A span is a grouping of test within a line based on font information

Field

Type

Description

name

str

“span”

text

str

The extracted text

font

Font

Font information for the span

Table

HTML: <table>

Representation of any tables extracted from the document.

Field

Type

Description

name

str

“table”

cells

list[list[list[TextBlock]]]

Extracted cells in row-column-cell nesting. Note cells can contain multiple text blocks.

row_header_index

list[int]

Indexes of any columns that should be treated as row headers.

col_header_index

list[int]

Indexes of any rows that should be treated as column headers.

TextBlock

HTML: <p>,<h[1-5]>

A set of lines that has been inferred to be part of the same grouping. Usually represents a paragraph.

Field

Type

Description

name

str

“textblock”

type

str

Inferred interpretation of the text.
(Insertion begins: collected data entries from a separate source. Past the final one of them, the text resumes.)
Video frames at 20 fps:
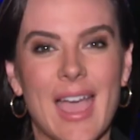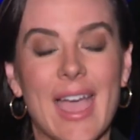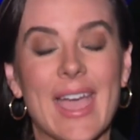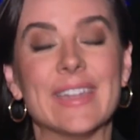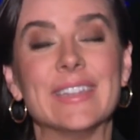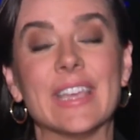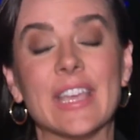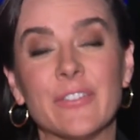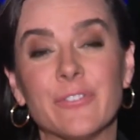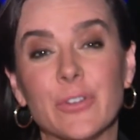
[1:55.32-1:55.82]

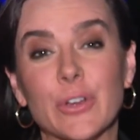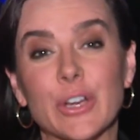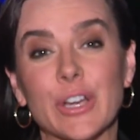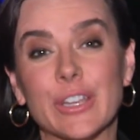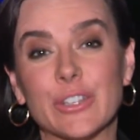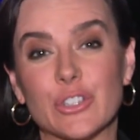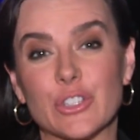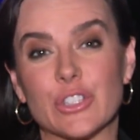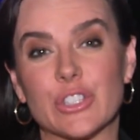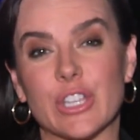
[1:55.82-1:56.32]
And if you're
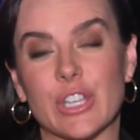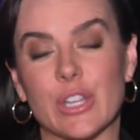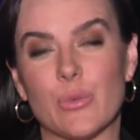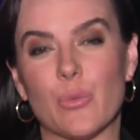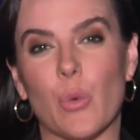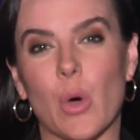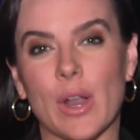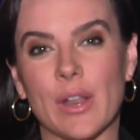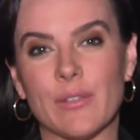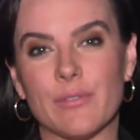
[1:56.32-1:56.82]
interested
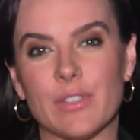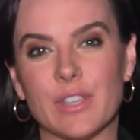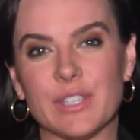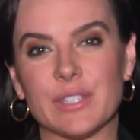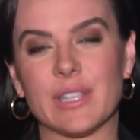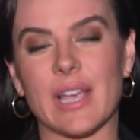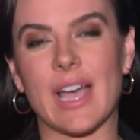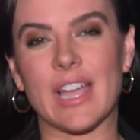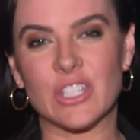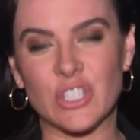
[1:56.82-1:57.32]
in one of
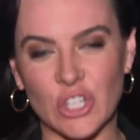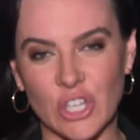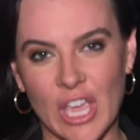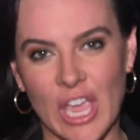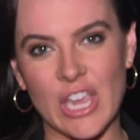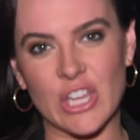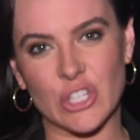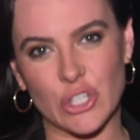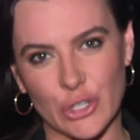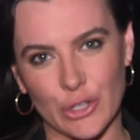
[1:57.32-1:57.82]
these
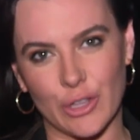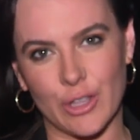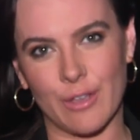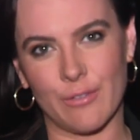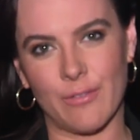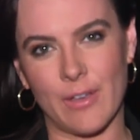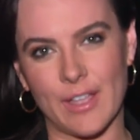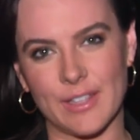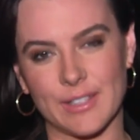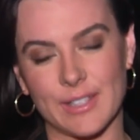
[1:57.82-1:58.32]
educational
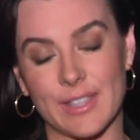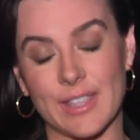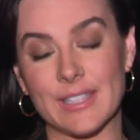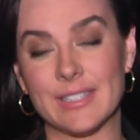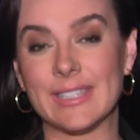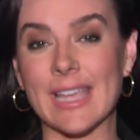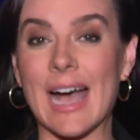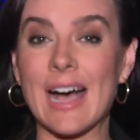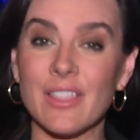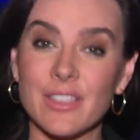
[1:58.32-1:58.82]
events, the
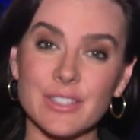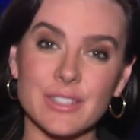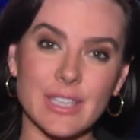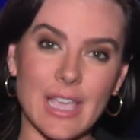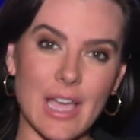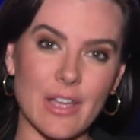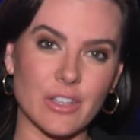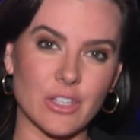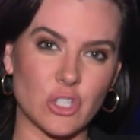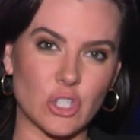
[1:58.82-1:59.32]
Dallas
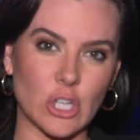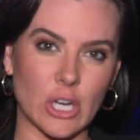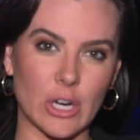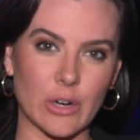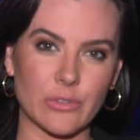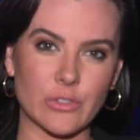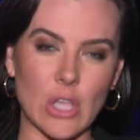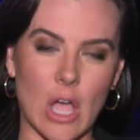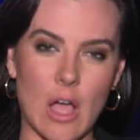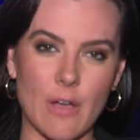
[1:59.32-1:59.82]
County
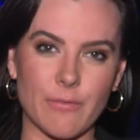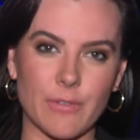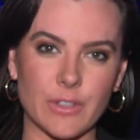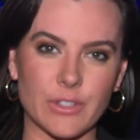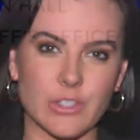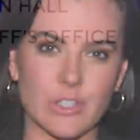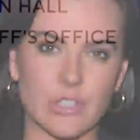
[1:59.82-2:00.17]
Sheriff's Office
One of [‘paragraph’, ‘h[1-5]’, ‘emphasis’, ‘small’]

items

list[Line]

All lines contained within the block.

block_text

str

A basic representation of all text within the block with all font information removed.

TextList

HTML: <ul>,<ol>

An ordered or unordered list

Field

Type

Description

name

str

“textlist”

ordered

bool

Whether the list is ordered or unordered

items

list[TextListItem]

All items contained within the list

TextListItem

Field

Type

Description

name

str

“textlistitem”

label

str

The extract label, can be one of [\u2022, (a), a), a., (1), 1), 1.]

items

list[TextBlock]

All paragraphs contained within this list item.


Page Hierarchy

The page hierarchy is an inferred table of contents based on headers found within the text. It is indexed by page, similarly to the ‘content’ field.

Field

Type

Description

page

int

Page index

index

Tuple[int, int or None]

The item and sub-item index. Sub-item index is none if the element is not within an aside

text

str

Simplified text reprentation of the heading. All font information is removed

size

float

Font size in pt


Images (--images only)

If extracted using the “–images” flag or ‘extract_images’ argument, images are stored as a page-indexed list of base64 encoded images. If the images flag is not used, ImageElements will still be present in the extracted content but they won’t contain the actual image data.


Font Statistics (--detailed only)

If ‘detailed’ extraction mode is used then font statistics for the full document will be extracted. This includes information on each font, it’s occurences, and it’s actual size on the page.